Source data:
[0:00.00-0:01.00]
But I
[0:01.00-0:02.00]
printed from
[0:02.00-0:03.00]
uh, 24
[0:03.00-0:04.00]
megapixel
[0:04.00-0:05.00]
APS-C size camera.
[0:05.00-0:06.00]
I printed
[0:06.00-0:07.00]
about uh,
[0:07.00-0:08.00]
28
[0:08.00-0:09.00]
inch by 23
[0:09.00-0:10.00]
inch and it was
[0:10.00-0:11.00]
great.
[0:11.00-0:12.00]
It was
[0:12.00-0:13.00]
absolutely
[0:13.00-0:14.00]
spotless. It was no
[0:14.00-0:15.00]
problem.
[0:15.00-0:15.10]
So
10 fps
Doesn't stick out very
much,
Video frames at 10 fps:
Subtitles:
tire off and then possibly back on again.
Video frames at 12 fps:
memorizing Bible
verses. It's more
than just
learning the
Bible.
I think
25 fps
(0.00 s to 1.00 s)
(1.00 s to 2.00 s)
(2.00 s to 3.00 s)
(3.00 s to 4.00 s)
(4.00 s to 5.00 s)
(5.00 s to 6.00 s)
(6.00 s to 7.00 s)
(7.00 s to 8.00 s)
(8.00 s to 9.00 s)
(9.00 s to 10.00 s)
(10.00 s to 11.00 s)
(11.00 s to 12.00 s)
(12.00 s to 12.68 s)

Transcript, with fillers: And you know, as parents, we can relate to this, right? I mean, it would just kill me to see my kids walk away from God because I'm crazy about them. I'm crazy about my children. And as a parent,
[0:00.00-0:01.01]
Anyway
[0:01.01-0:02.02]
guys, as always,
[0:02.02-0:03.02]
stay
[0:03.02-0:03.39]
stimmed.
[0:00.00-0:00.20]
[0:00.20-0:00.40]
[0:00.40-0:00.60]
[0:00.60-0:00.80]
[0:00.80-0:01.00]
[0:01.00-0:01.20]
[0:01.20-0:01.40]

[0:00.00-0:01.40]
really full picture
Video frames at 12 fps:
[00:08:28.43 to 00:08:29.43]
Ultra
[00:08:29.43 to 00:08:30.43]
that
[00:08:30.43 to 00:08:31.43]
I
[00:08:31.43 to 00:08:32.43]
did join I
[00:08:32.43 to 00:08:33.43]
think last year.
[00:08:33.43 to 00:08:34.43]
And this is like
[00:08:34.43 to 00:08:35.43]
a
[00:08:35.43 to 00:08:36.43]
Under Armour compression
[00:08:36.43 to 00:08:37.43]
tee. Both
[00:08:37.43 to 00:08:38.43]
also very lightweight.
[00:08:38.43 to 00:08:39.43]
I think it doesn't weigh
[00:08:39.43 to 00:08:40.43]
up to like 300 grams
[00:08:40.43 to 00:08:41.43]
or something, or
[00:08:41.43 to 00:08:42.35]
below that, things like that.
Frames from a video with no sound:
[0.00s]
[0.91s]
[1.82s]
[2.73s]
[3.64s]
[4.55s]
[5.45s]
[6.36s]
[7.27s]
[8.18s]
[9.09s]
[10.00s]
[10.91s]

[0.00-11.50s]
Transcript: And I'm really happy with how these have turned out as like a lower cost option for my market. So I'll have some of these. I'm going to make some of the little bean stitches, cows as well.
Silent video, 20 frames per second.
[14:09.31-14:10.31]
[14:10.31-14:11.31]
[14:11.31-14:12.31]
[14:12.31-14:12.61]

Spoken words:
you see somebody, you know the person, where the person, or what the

### Aim of the task
An exact repetition of all the entries is required.

### Solution for this exercise
[0:00.00-0:01.00]
But I
[0:01.00-0:02.00]
printed from
[0:02.00-0:03.00]
uh, 24
[0:03.00-0:04.00]
megapixel
[0:04.00-0:05.00]
APS-C size camera.
[0:05.00-0:06.00]
I printed
[0:06.00-0:07.00]
about uh,
[0:07.00-0:08.00]
28
[0:08.00-0:09.00]
inch by 23
[0:09.00-0:10.00]
inch and it was
[0:10.00-0:11.00]
great.
[0:11.00-0:12.00]
It was
[0:12.00-0:13.00]
absolutely
[0:13.00-0:14.00]
spotless. It was no
[0:14.00-0:15.00]
problem.
[0:15.00-0:15.10]
So
10 fps
Doesn't stick out very
much,
Video frames at 10 fps:
Subtitles:
tire off and then possibly back on again.
Video frames at 12 fps:
memorizing Bible
verses. It's more
than just
learning the
Bible.
I think
25 fps
(0.00 s to 1.00 s)
(1.00 s to 2.00 s)
(2.00 s to 3.00 s)
(3.00 s to 4.00 s)
(4.00 s to 5.00 s)
(5.00 s to 6.00 s)
(6.00 s to 7.00 s)
(7.00 s to 8.00 s)
(8.00 s to 9.00 s)
(9.00 s to 10.00 s)
(10.00 s to 11.00 s)
(11.00 s to 12.00 s)
(12.00 s to 12.68 s)

Transcript, with fillers: And you know, as parents, we can relate to this, right? I mean, it would just kill me to see my kids walk away from God because I'm crazy about them. I'm crazy about my children. And as a parent,
[0:00.00-0:01.01]
Anyway
[0:01.01-0:02.02]
guys, as always,
[0:02.02-0:03.02]
stay
[0:03.02-0:03.39]
stimmed.
[0:00.00-0:00.20]
[0:00.20-0:00.40]
[0:00.40-0:00.60]
[0:00.60-0:00.80]
[0:00.80-0:01.00]
[0:01.00-0:01.20]
[0:01.20-0:01.40]

[0:00.00-0:01.40]
really full picture
Video frames at 12 fps:
[00:08:28.43 to 00:08:29.43]
Ultra
[00:08:29.43 to 00:08:30.43]
that
[00:08:30.43 to 00:08:31.43]
I
[00:08:31.43 to 00:08:32.43]
did join I
[00:08:32.43 to 00:08:33.43]
think last year.
[00:08:33.43 to 00:08:34.43]
And this is like
[00:08:34.43 to 00:08:35.43]
a
[00:08:35.43 to 00:08:36.43]
Under Armour compression
[00:08:36.43 to 00:08:37.43]
tee. Both
[00:08:37.43 to 00:08:38.43]
also very lightweight.
[00:08:38.43 to 00:08:39.43]
I think it doesn't weigh
[00:08:39.43 to 00:08:40.43]
up to like 300 grams
[00:08:40.43 to 00:08:41.43]
or something, or
[00:08:41.43 to 00:08:42.35]
below that, things like that.
Frames from a video with no sound:
[0.00s]
[0.91s]
[1.82s]
[2.73s]
[3.64s]
[4.55s]
[5.45s]
[6.36s]
[7.27s]
[8.18s]
[9.09s]
[10.00s]
[10.91s]

[0.00-11.50s]
Transcript: And I'm really happy with how these have turned out as like a lower cost option for my market. So I'll have some of these. I'm going to make some of the little bean stitches, cows as well.
Silent video, 20 frames per second.
[14:09.31-14:10.31]
[14:10.31-14:11.31]
[14:11.31-14:12.31]
[14:12.31-14:12.61]

Spoken words:
you see somebody, you know the person, where the person, or what the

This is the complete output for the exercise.